Life Lines

Robert Edelman

Deborah Boardman, with her Porous Space installation, has chosen to pay homage to the artist's studio as an environment for meditation, a haven for the spirit, a place of contemplation and shared inspiration. In her commitment to teaching art as a practice of engagement, Boardman has offered a standing challenge to her students that they recognize and acknowledge their debt to art history and make the effort to understand the responsibility of art making as a conscious, social act. This dialogue, the exchange of ideas and points of view contribute directly to the conversation that is an integral part of all aspects of Boardman's art process. In her plan for an integration of the act of art making with the timeless concept of sanctuary and creative interaction, Boardman is seeking to liberate the artist from the all-to-familiar sense of isolation and egoism that is so prevalent in the contemporary art arena. The artist has, in her blog, acknowledged the long standing tradition of the artist's studio as a source of inspiration, from Matisse and Morandi to Guston and Johns, and the modernist emphasis on the materiality of paint, from Manet to the present.

As part of her reflections on Romanesque churches, Boardman's conceived of the Heskin contemporary gallery as a continuous, fluid space, literally extending it's "content" beyond its viewable area to incorporate surrounding buildings, streets and underground waterways. The implication of the artist's studio as porous: susceptible to influence from within (people, artworks, recycled materials) and without (neighborhood structures and activity), open to the flow of ideas from history, contemporary culture and interaction with other artists, challenges the viewer to rethink and expand the notion of a one person show.

The recycled cardboard flooring has been installed, based on dowsers' research, with the intention of giving the interior space a deeper connection to the fault and water lines beneath and surrounding the gallery.

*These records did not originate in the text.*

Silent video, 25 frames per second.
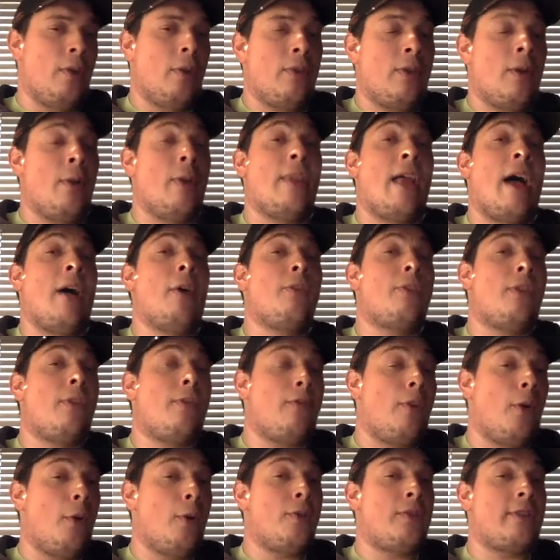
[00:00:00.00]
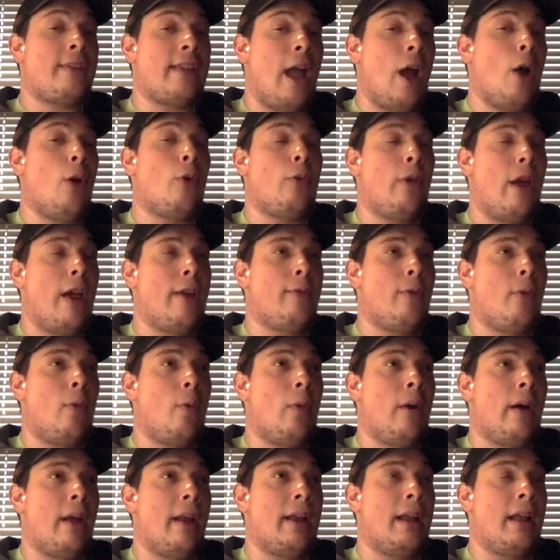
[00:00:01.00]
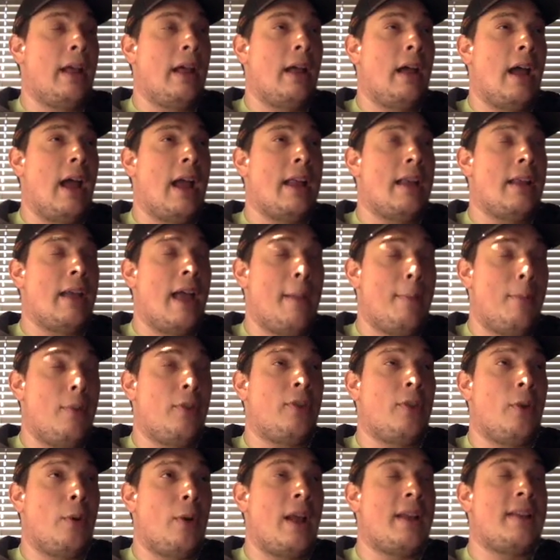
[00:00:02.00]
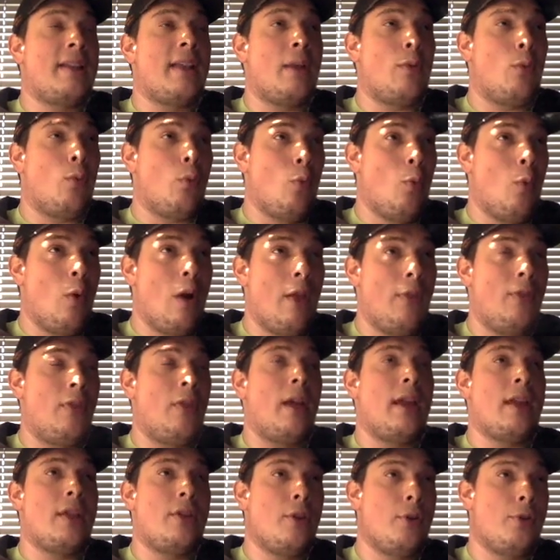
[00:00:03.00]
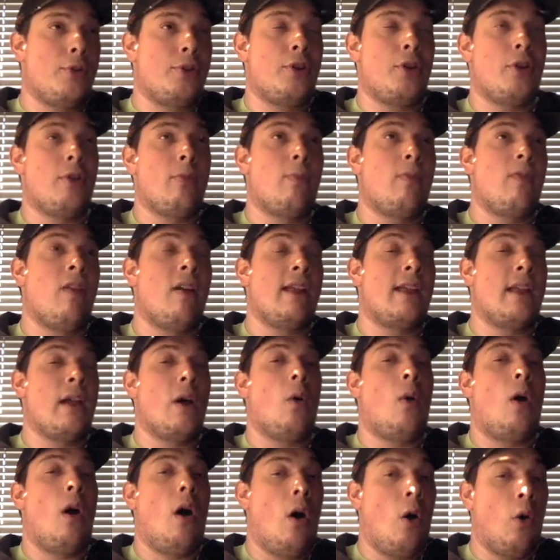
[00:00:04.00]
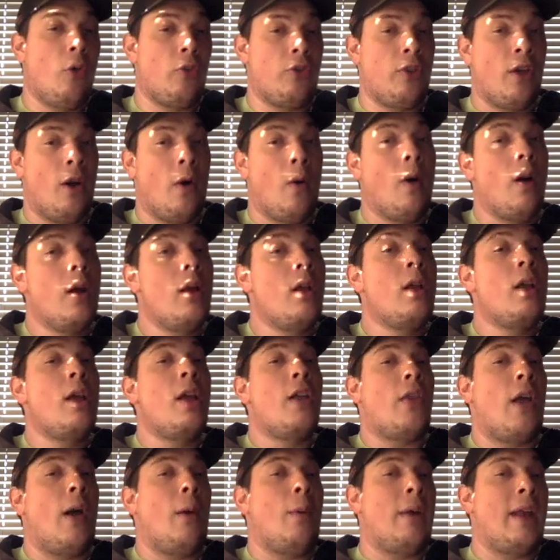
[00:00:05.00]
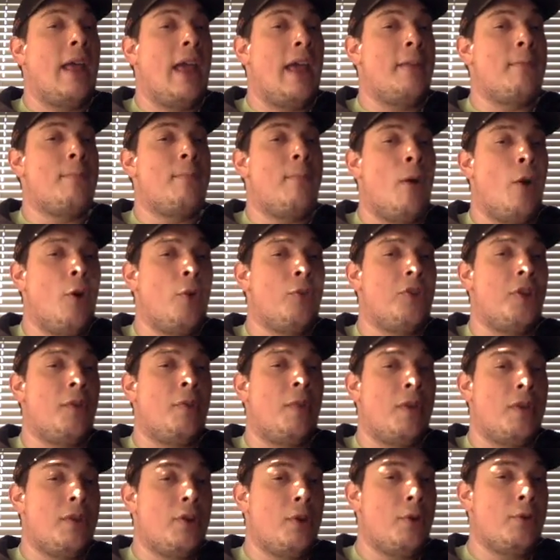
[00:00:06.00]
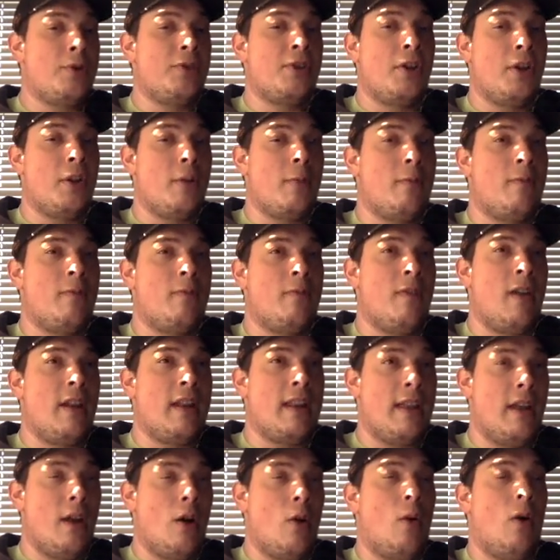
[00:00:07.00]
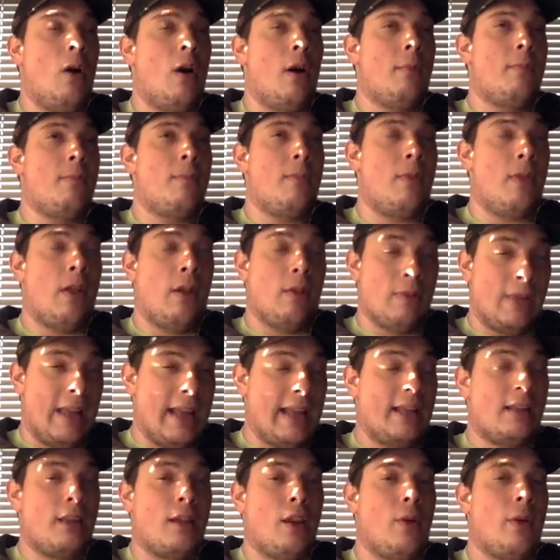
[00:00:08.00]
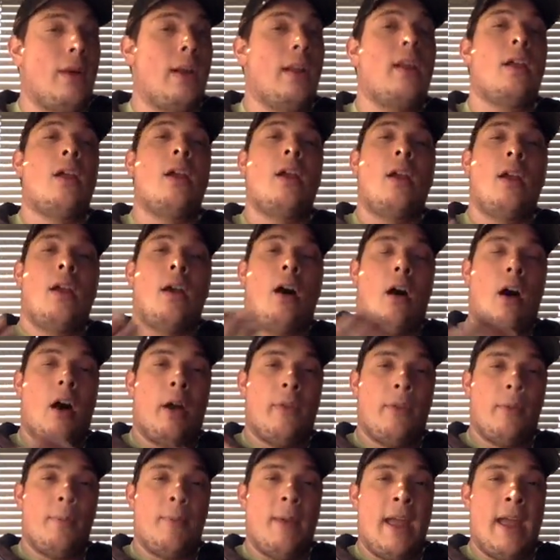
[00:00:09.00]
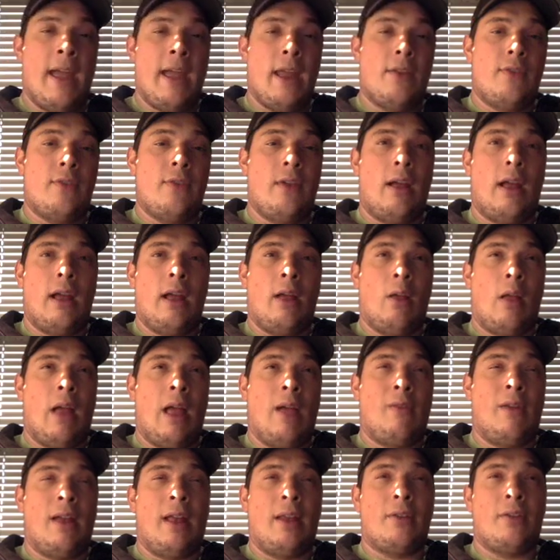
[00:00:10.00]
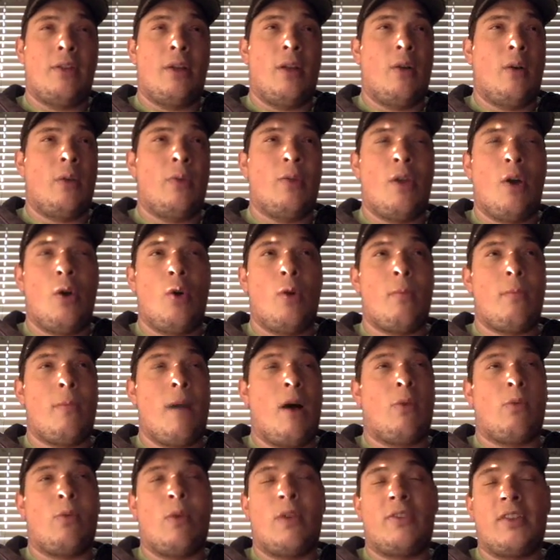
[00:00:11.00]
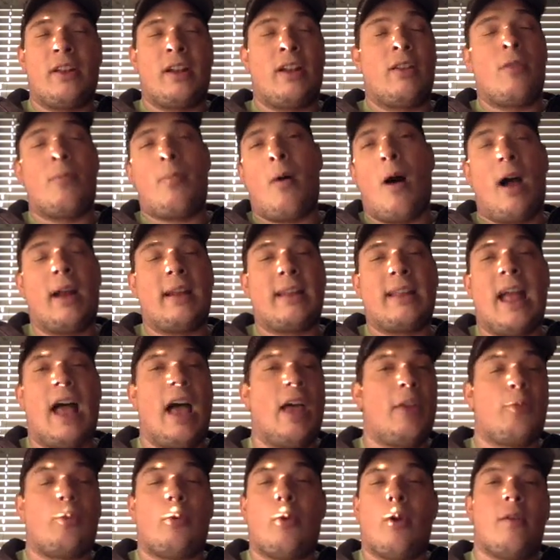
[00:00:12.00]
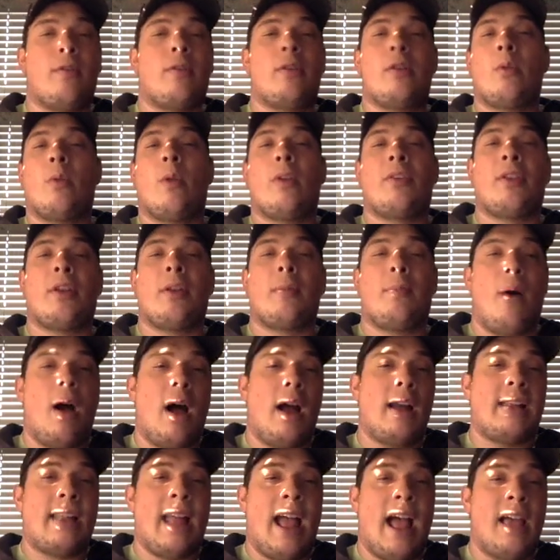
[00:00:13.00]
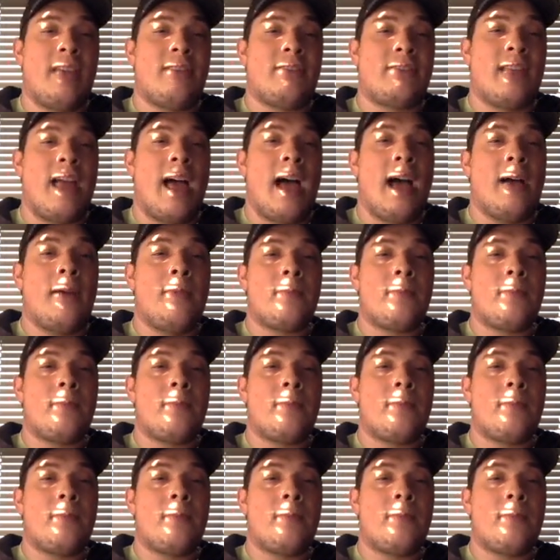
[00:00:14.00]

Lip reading: So that was the first Scout Rifle episode I did with a YouTube video also. So I went ahead and posted the YouTube video, a link to it on the page, and then a note about listening to the podcast wherever you listen to podcasts at.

With the activity of recording or documenting the process of drawing in the Line Video series, Boardman releases the spontaneous impulse of the individual within a limited set of criteria. Performed by visitors to the gallery, both artists and friends, the hand or signature of each participant is evident, enhancing the viewer's appreciation of freedom of expression within the action of painting a continuous a line from one point to another. The inclusion of this video is Boardman's means of showing how unique and yet how universal that moment, the act of creation, can be.

Boardman's artist books are spontaneous notations of visual encounters, daily life and its exploration, gestural and iconographic, inclusive rather than hermetic. The artist's intention is clearly to avoid preconceived limitations or formal restrictions, to be responsive to what's around her, be it 11th century architectural details, layered color patterns, or some favored art work that inspires her to capture its vitality on paper. Her studio drawings and handmade books have not just the spontaneity and free spirit that most artists aspire to achieve, but also the content of the diary or journal of one artist's ongoing conversation with expanding modes of expression. The result is a rich visual documentation of the day to day reflections of the painter's impulse to give form to the imaginable.

The artist also offers an opportunity for the viewer to feel a sense of participation and discovery, as we are experience her work, ongoing practice and reflections on artistic production and evolution. The Porous Space installation is another development in Boardman's ongoing dialogue with the nature of art creation and the energy that it requires and engenders. At a time when the visual arts need to reinvigorate its role in contemporary culture, Deborah Boardman is offering us the challenge of that process; by leaving ourselves open enough to change to be a part of its continuity.